Employees are too busy doing their jobs to share.

Knowledge sharing should not represent a burden on employees who already have plenty to do. While there may be a lot of work upfront to get started, this should not be something that requires constant effort from a large number of employees. Rather, the right processes, motivators and technology should be introduced to make sharing a natural extension of the role for the right people. For example, rather than sending email messages with critical updates to distribution lists, you can repurpose this existing communication flow to a centralized knowledge repository and use notification messages to keep people updated on changes. Employees who make the effort to share and whose contributions are deemed valuable by the community should be formally recognized to motivate continued engagement. Knowledge sharing should also be built into the roles of highly-knowledgeable and experienced employees, especially those who typically act as subject matter experts as well as support teams like L&D, Marketing, and Communications.

Employees may share inappropriate information.

What would you consider to be “inappropriate?” If this relates to offensive content that shouldn’t be shared in the workplace at all, creating a system of individual accountability should eliminate this concern. First, you must establish guidelines for knowledge sharing just like you do for other workplace behaviors. Then, you must leverage technology that holds users accountable. When an employee knows their name and picture will appear next to anything they share, it is VERY unlikely that they will do something inappropriate. As an additional safe guard, select technology that allows users to flag content for moderation as needed.
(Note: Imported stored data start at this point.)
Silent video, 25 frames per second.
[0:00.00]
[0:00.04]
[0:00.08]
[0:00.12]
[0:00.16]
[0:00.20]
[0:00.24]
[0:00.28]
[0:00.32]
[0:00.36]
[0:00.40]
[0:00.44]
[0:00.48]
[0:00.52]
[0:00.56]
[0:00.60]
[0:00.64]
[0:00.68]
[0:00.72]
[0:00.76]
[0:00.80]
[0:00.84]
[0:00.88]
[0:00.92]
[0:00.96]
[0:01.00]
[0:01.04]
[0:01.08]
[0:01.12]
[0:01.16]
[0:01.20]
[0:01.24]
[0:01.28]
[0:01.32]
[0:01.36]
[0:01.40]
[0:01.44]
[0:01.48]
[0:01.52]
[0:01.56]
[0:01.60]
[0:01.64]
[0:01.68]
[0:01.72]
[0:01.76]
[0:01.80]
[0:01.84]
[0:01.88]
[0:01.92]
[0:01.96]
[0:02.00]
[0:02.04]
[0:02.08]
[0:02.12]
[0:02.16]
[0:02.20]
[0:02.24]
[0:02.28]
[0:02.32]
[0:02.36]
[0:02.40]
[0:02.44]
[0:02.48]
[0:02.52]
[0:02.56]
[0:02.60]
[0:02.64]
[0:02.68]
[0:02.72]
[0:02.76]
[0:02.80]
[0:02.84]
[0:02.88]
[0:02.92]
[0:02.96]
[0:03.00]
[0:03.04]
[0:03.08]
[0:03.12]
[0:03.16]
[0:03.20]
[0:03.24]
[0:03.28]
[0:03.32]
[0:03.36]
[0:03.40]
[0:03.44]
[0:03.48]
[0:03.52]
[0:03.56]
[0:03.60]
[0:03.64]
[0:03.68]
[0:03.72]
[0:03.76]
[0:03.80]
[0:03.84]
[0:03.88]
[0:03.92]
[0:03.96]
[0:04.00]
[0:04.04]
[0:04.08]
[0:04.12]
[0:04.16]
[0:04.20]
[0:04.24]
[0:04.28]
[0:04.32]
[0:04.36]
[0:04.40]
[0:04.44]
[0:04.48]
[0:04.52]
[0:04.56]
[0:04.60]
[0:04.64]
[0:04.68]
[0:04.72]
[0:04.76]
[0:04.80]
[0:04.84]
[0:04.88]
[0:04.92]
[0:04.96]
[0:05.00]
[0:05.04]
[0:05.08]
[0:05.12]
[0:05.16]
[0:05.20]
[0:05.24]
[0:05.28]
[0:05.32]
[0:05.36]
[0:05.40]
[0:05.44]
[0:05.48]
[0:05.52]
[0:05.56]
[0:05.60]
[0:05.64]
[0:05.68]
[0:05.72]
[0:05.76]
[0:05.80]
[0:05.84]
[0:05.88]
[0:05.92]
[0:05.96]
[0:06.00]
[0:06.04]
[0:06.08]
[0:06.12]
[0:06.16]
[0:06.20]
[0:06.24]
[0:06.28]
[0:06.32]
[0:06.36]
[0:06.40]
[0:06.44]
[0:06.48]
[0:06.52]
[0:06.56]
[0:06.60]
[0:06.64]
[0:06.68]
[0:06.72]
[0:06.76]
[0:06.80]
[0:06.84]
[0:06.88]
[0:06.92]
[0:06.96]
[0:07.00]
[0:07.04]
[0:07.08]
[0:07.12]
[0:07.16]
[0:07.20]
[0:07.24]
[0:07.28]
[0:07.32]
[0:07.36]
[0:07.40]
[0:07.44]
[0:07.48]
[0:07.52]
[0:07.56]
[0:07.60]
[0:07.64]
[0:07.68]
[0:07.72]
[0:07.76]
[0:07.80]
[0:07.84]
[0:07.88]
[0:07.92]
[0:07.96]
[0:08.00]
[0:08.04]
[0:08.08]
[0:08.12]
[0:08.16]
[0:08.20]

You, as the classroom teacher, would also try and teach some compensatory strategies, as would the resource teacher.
Employees may share inaccurate or outdated information.

This is another example of something that is already happening in your organization. You simply can’t see it. If employees are left to rely on their nearby teammates for information because they cannot find trusted resources, they will consistently run into slightly altered versions of the answer, many of which will turn out to be wrong. By providing a central spot for people to share and ask questions, you bring transparency to these interactions. This will allow you – as well as the rest of your workplace community – to step in and offer suggestions and corrections as needed. Also, if a question is asked/answered via shared knowledge, the question should not have to be asked again thanks to the availability of this knowledge in an open, searchable environment.
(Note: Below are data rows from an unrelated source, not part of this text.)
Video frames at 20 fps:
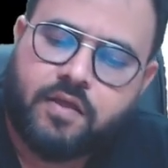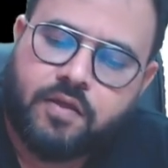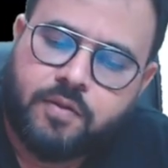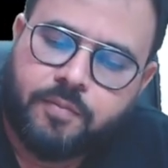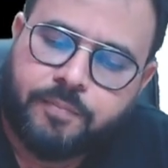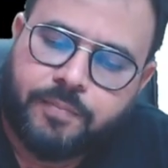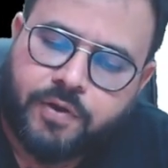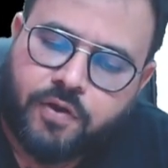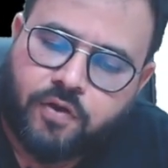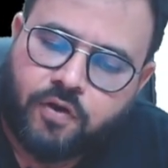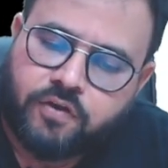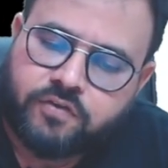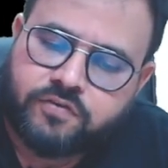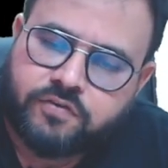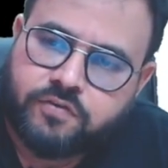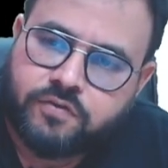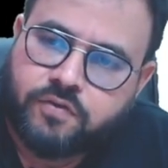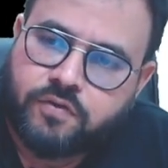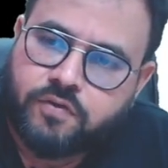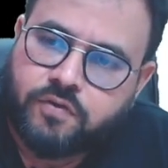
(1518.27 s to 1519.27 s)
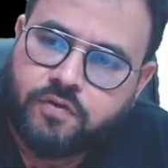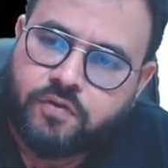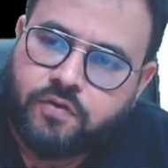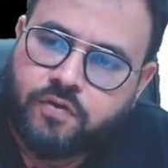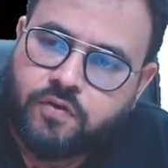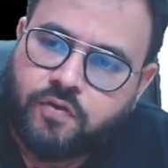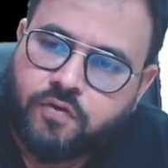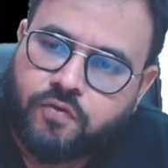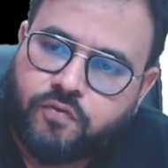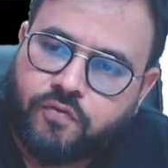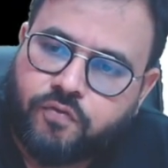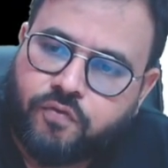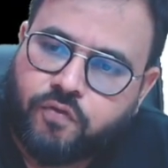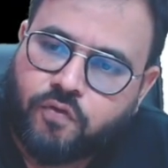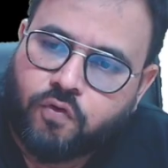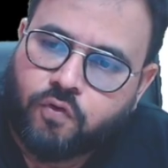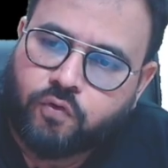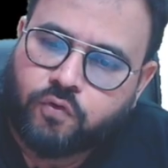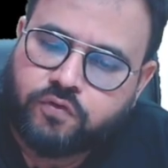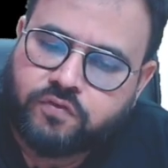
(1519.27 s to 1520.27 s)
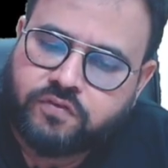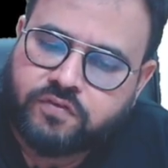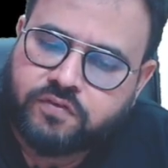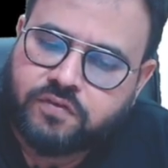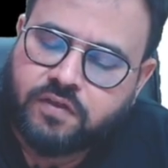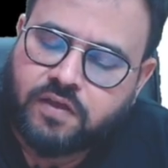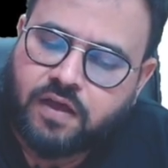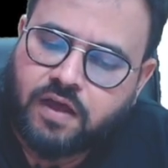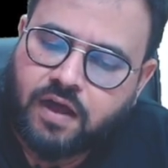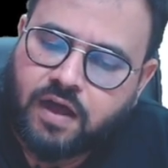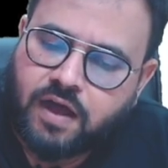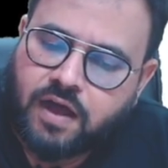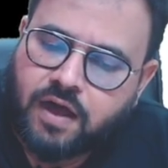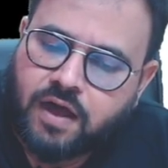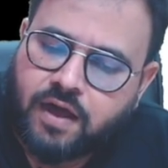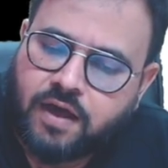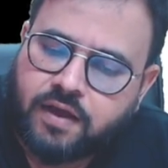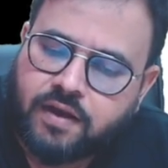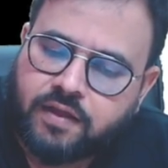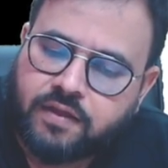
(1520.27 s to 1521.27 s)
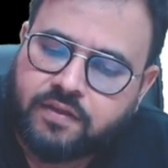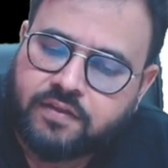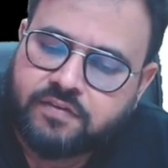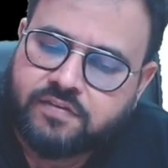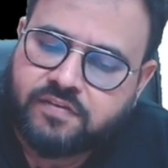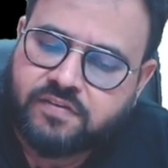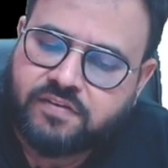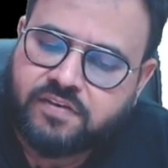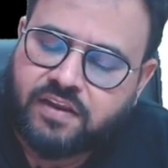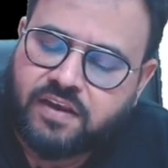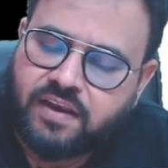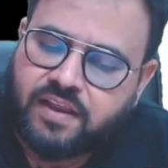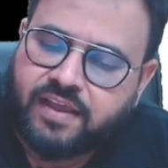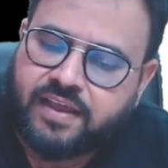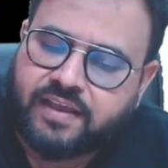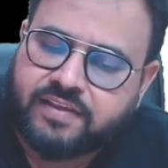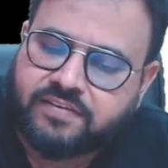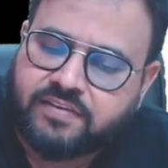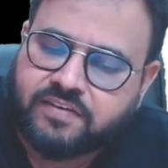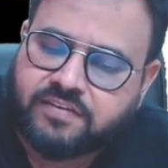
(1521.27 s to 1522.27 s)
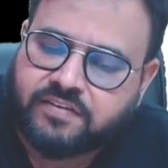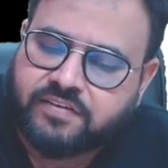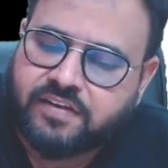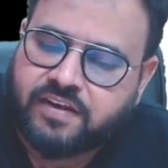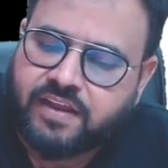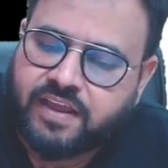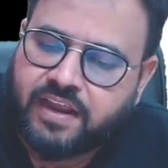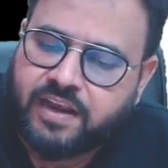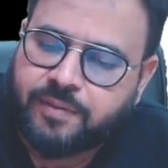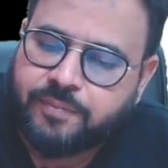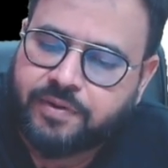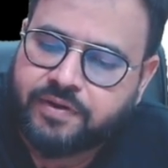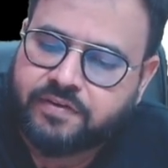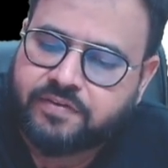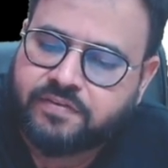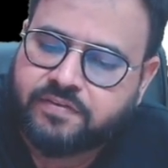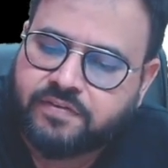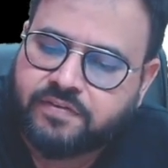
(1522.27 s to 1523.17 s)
Because phones are still essential elements.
Employees aren’t in roles that require the skills needed to share knowledge.

This can be true. Many employees do not have experience writing articles or creating videos to share their knowledge and experience. However, a small selection of your employees likely do have this experience. It just doesn’t relate to their current roles. This provides an opportunity to leverage these hidden skills for the betterment of your workplace community. In addition, knowledge sharing behaviors such as online search, texting, blogging, video, and question/answer forums are increasingly common in everyday life and therefore probably quite familiar to a large percentage of your employees.
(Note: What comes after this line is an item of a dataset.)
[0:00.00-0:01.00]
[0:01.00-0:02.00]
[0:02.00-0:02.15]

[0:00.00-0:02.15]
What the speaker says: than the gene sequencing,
Employees don’t know what information other employees really need.

Do you? This sounds harsh, but the reality is that the only person who knows what an employee needs to do their job is the employee. The role of a support team is to identify employee needs and provide the best possible tools, but we can only go so far given our limited resources and separation from the day-to-day work. Enabling our employees to share their knowledge and experience will ensure that relevant, timely information is available to all employees, including for those unpredictable situations that we could not have prepared for behind-the-scenes.

What about you? Have you heard similar objections when attempting to enable shared knowledge in your workplace? How do you typically respond?

PS – This is officially my 100th blog post on LearnGeek … Thanks to everyone who has read, shared and contributed to my rants over the past few years!!!